Rob Thompson

Rsync: receiving file list…

If you’ve ever used RSYNC, you are probably a dedicated fan. It’s a fast, stable, mature, easy-to-use black-box tool that you can use to exactly backup/mirror directories between machines over the network. The attraction of RSYNC is that it only transfers what it has to in order to synchronize file sets. It does lots more, but using RSYNC as a backup/mirroring tool seems to be among the most popular applications.

However, synchronizing huge file systems across networks can cause some issues. It will work every time, but the speed in which it completes it’s initial “receiving file list…” operation can sometimes take an entire day to complete if you have a file system with 3.2 million small files on either side like one that I work with.

The RSYNC daemon/client negotiates a list of files to “deal with” when you first start the operation. This initial negotiation runs at a constant pace, in my case around 10,000 files/minute. Not at all bad, but when considering 3,200,000 files, this equates to 5.3 hours. Then if you use the –delete function, this is doubled since for some reason it does the same operation on your local receiving side after the remote file list is gathered.

Parallelizing RSYNC Processes

The good news is that RSYNC is very good at running parallel instances. With a little planning, you can reduce the amount of time it takes for RSYNC to gather it’s file list. The trick it to have multiple process each get a section of the directory tree that you are trying to backup. These multiple processes all run at the same time, with little impact on each other. For example, if you have a filesystem with 4,000,000 files, it would take around 6.6 hours to complete. However, if you go through the contents of your directory tree and pick out some criteria to split that into 2 x 2,000,000 file operations, and ran a seperate RSYNC process for each, the amount of time it takes until the RSYNC process actually start transferring files would be reduced in half to around 3.3 hours.
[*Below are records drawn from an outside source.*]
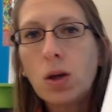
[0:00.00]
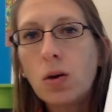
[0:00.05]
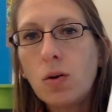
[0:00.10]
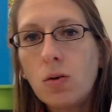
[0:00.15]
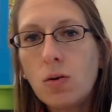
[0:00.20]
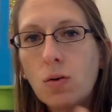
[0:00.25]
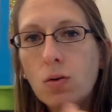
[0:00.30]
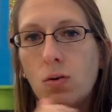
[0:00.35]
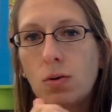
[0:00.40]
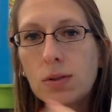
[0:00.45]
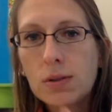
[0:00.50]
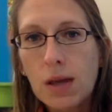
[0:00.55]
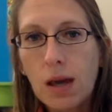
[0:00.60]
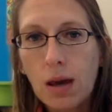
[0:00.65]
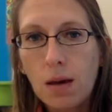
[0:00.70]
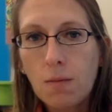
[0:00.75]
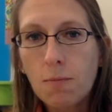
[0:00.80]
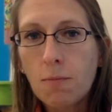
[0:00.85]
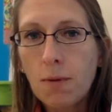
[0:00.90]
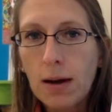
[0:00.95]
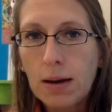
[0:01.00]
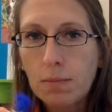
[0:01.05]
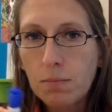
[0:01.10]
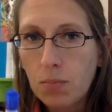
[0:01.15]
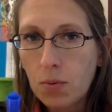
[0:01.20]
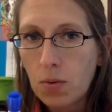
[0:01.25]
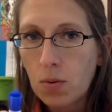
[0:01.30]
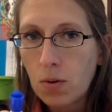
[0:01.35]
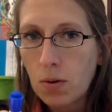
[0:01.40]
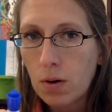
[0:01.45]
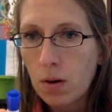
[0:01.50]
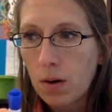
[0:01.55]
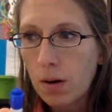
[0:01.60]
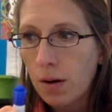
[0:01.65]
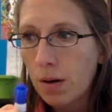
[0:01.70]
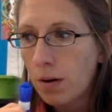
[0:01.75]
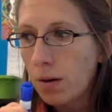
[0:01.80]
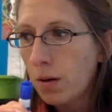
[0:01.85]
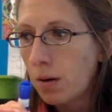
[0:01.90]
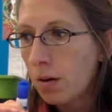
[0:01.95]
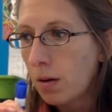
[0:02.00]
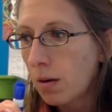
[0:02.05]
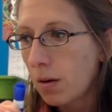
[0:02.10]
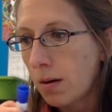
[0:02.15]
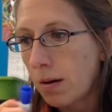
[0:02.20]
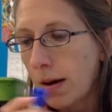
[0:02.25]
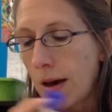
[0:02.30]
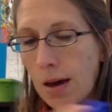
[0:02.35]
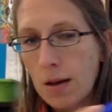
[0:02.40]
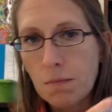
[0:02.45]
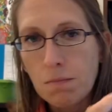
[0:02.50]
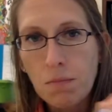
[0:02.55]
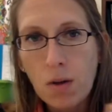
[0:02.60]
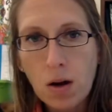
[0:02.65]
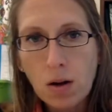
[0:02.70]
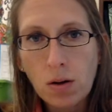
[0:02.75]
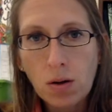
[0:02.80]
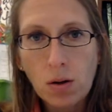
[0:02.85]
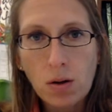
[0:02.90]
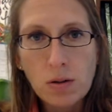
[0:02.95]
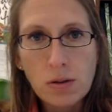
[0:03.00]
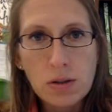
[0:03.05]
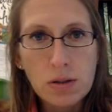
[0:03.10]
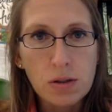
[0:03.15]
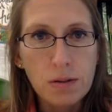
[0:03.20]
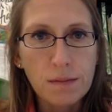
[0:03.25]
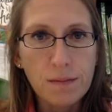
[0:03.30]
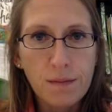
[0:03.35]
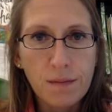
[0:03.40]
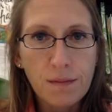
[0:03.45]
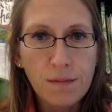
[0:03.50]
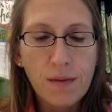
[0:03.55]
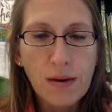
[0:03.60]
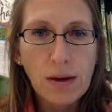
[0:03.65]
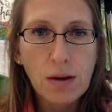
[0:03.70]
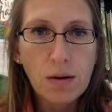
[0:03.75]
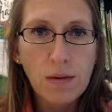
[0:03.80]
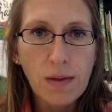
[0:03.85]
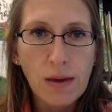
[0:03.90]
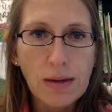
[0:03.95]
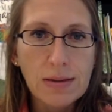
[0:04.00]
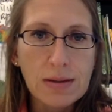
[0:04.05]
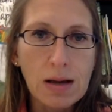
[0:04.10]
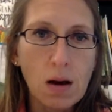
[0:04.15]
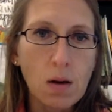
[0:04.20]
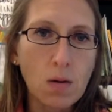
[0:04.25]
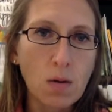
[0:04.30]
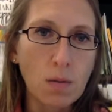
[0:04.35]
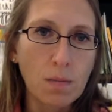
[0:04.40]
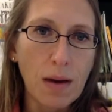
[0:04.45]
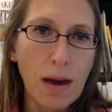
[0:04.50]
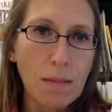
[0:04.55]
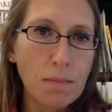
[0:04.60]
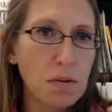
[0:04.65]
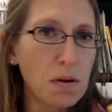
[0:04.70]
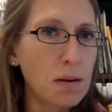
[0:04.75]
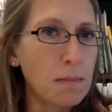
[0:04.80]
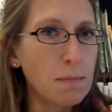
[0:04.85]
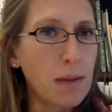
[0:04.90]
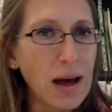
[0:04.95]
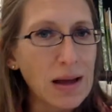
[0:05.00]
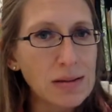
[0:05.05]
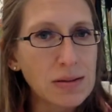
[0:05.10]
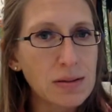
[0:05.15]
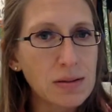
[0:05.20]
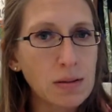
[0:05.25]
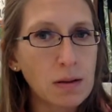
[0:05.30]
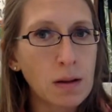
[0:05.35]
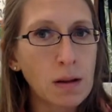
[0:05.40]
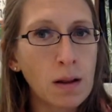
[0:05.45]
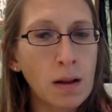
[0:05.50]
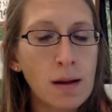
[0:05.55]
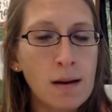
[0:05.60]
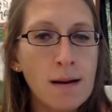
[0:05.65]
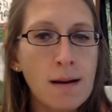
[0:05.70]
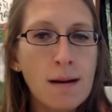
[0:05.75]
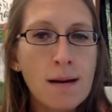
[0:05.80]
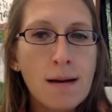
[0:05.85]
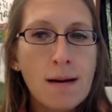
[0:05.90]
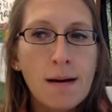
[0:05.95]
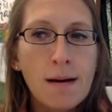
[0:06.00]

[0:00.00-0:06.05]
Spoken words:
use a whiteboard and a marker to figure things out, or paper and pencil.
This does increase the amount of CPU and I/O that both your sending and receiving side use, but I’ve been able to run ~25 parallel instances without remotely degrading the rest of the system or slowing down the other RSYNC instances.

The key is to use the –include and –exclude command line switches to create selection criteria.

Example

drwxr-xr-x   2 root     root         179 Jul 19 16:22 directory_a
drwxr-xr-x   2 root     root         179 Aug 12 00:08 directory_b

If directory_a has 2,000,000 files underneath it. and directory_b also has 2,000,000 files, use the following idea to split them up. The –exclude option says in essence to “exclude everything that is not explicitly included”.

#!/bin/bash
rsync -av --include="/directory_a*" --exclude="/*" --progress remote::/ /localdir/ >  /tmp/myoutputa.log &
rsync -av --include="/directory_b*" --exclude="/*" --progress remote::/ /localdir/ >  /tmp/myoutputb.log &

The following will take about twice the amount of time gathering files than the above:

#!/bin/bash
rsync -av --progress remote::/ /localdir/ > /tmp/myoutput.log &

This is sure to save you a lot of time, especially if you have services quiesced and down while you are doing your rsync. You just need to be careful not leave anything out when you are explicitly including files, as this is rather easy to do.

At some point, I’d like to see the RSYNC daemon have an option to automatically split up the workload into manageable chunks at the expense of your CPU and I/O. However, I don’t know exactly how this would be accomplished since RSYNC would somehow need to know what the directories looked like before it started it’s process.

One option I could think of would be to add a feature to RSYNC to gather, save and use a “statistics file”. So, it could generate this statistics file on a remote directory tree, which would save general information like how many files are in each part of the tree. Then it could read this file to decide how to split up the file gathering tasks in order to optimizing time. This file could then be reused during subsequent operations. Of course this would only work if data was not constantly moving around between those directories and they stayed relatively proportional with respect to each other over time. This could also be dealt with entirely outside of the RSYNC process, perhaps in a script that would gather statistics and fork RSYNC processes based on what it finds.

Well, until then, the above method works great for me.